One of my favorite (most-prayed-over) books of the Old Testament is the Song of Songs (also known as the Song of Solomon), a long poem about the love between a man and a woman. On one level, it’s a beautiful canticle to love which highlights the good and beautiful in human love, sexuality, and marriage. (St. John Paul uses this approach in Theology of the Body.) For many of the Fathers of the Church, the Song of Songs can also be read on the level of an allegory about the relationship between God and his People; or Christ and the Church; or the search for Wisdom. And for some spiritual writers, the allegory is about the relationship between God and the individual person. Not an easy book to understand in all its depth, yet it has inspired many, many people, including St. John of the Cross and those who have read his poems about mystical union with God.
It’s relatively easy to quote from the Song of Songs’s beautiful poetry; it’s another task altogether to try to reflect the meaning of this book in other forms. Three of my favorite works based on the Song of Songs are St. Bernard’s Commentary, Da Palestrina’s 29 intricate motets, and Michael Card’s song, “Arise My Love” from his album, The Way of Wisdom.
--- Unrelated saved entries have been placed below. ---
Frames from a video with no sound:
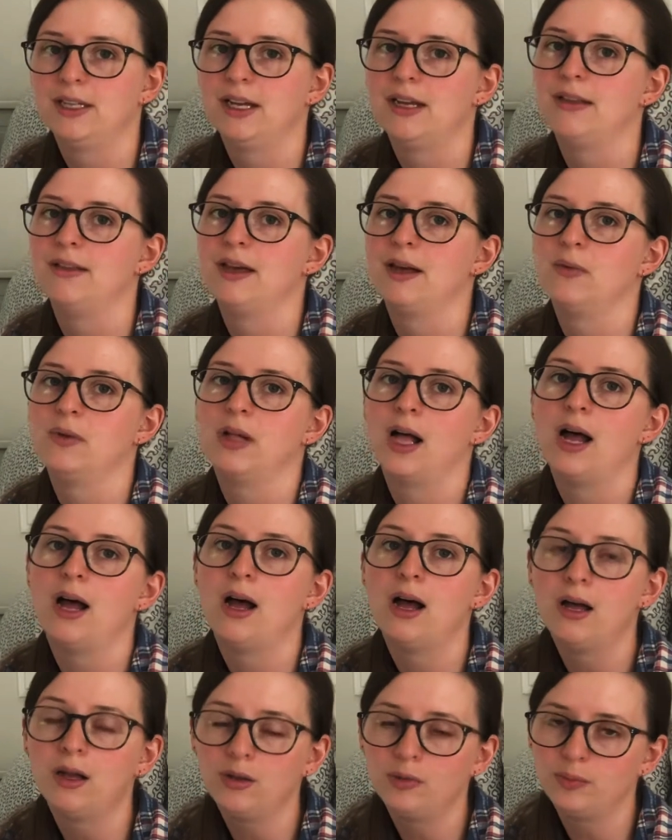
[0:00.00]
and that will
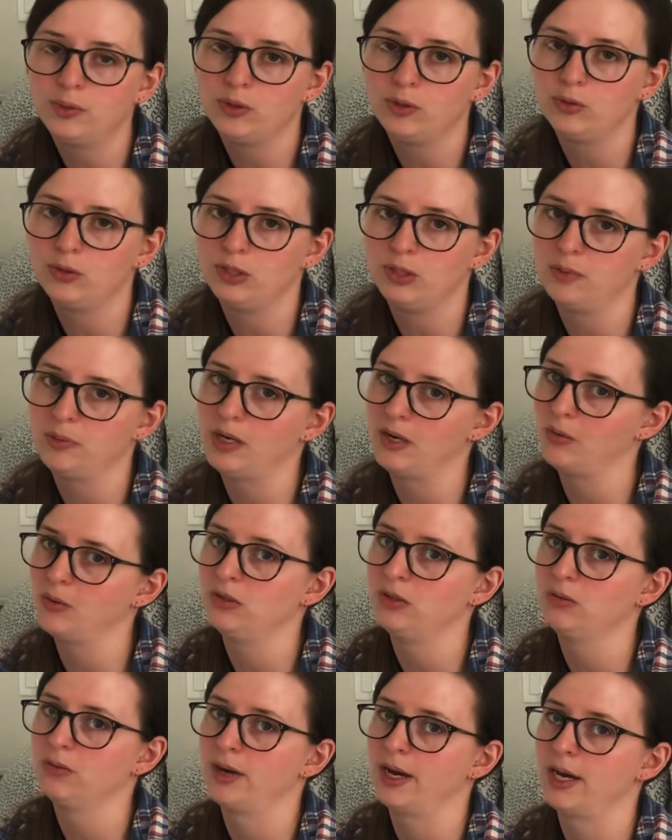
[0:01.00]
help you to be able
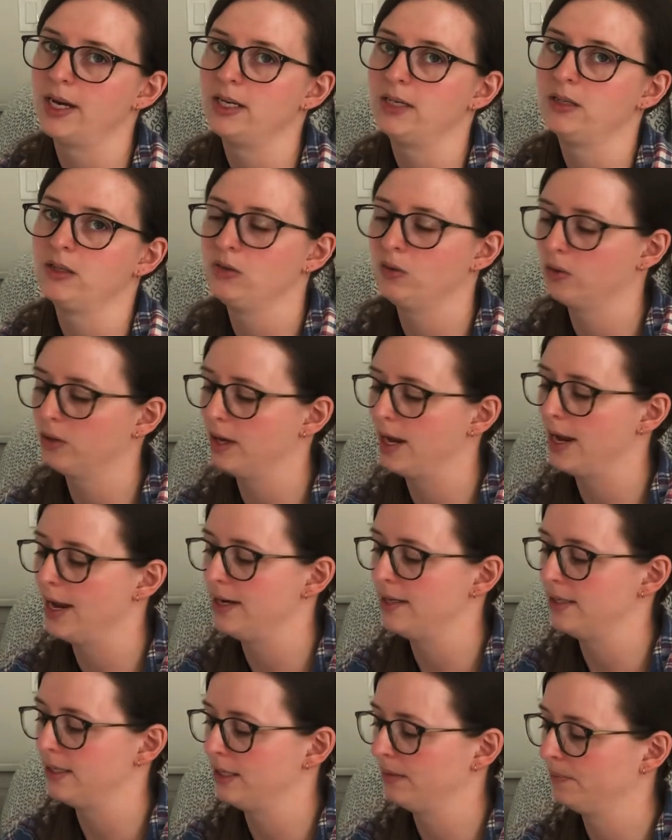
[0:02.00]
to write your
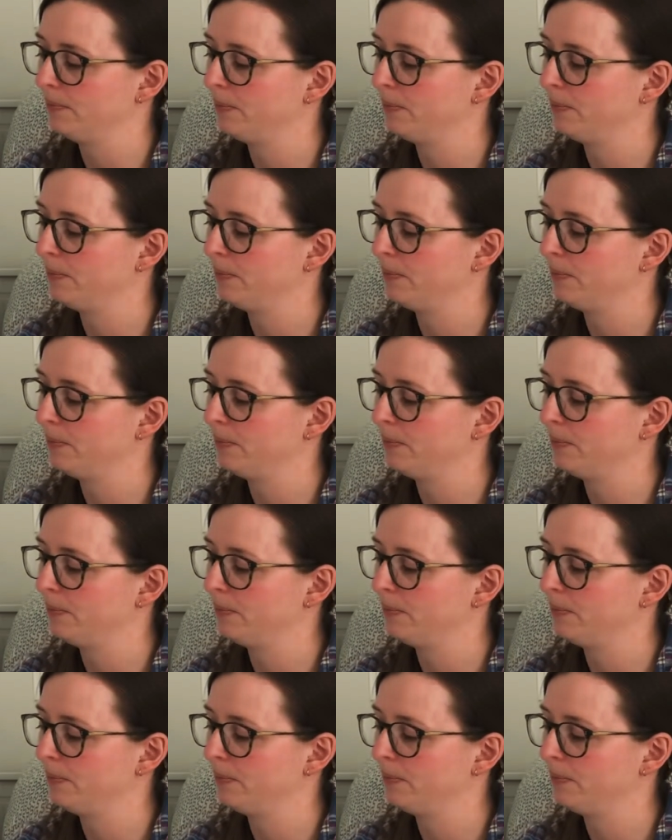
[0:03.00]
ending.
So it was with eager anticipation that I started to watch The Song, a film inspired by the Song of Solomon that is opening Friday, Sept. 26th. Unfortunately the film didn’t meet my expectations, but I have to laud the filmmakers for trying something so ambitious.
The Song is the story of Jed King, whose early life is haunted by the popularity and public mistakes of his musical father, David King. When he marries his wife Rose, a devout Christian, Jed’s musical career takes off and he eventually becomes very popular. Life on the road isn’t easy, and as Jed’s success grows and he sees his wife and child less and less, he is tempted and eventually falls into drugs, alcohol abuse, and infidelity to his wife. The ending is predictable, but reinforces an important Gospel message. The film seems more of an attempt to give a modern take on the life of King Solomon than a dramatization of the Song of Songs.
While The Song has several good messages and some solid production values especially in its lighting and cinematography, overall it is not a solid film artistically. The lack of artistic merit starts with the heavy-handedness of the script, but carries through in many ways by being “a message movie.” The characters are not well-developed; it’s hard to understand their motivations and sympathize with them. Perhaps the filmmakers were trying to go with archetypes rather than characters, but the film really lost out with the lack of specificity. The lack of individuality made the characters feel generic, not universal. The women especially feel generic and stereotyped: they are either idealized as practically perfect or demonized as temptress. Jed’s and Rose’s relationship—the heart of the entire film—feels flat as well. The plot is predictable and the dialogue often obvious. I didn’t find the music engaging, but enjoyed the lyrics which have a number of references to the Song of Songs. The film was also a bit heavy-handed in its use of Scripture, though it was beautifully read throughout the film as part of the narration.
Despite my disappointment in the film’s artistry, The Song offers much for reflection on themes from Ecclesiastes and the Song of Songs. The Song could be particularly helpful in a pastoral/educational setting, to reflect on and discuss such themes as the beauty of married love, building a strong and faithful marriage, finding meaning in life, and the power of forgiveness in relationships.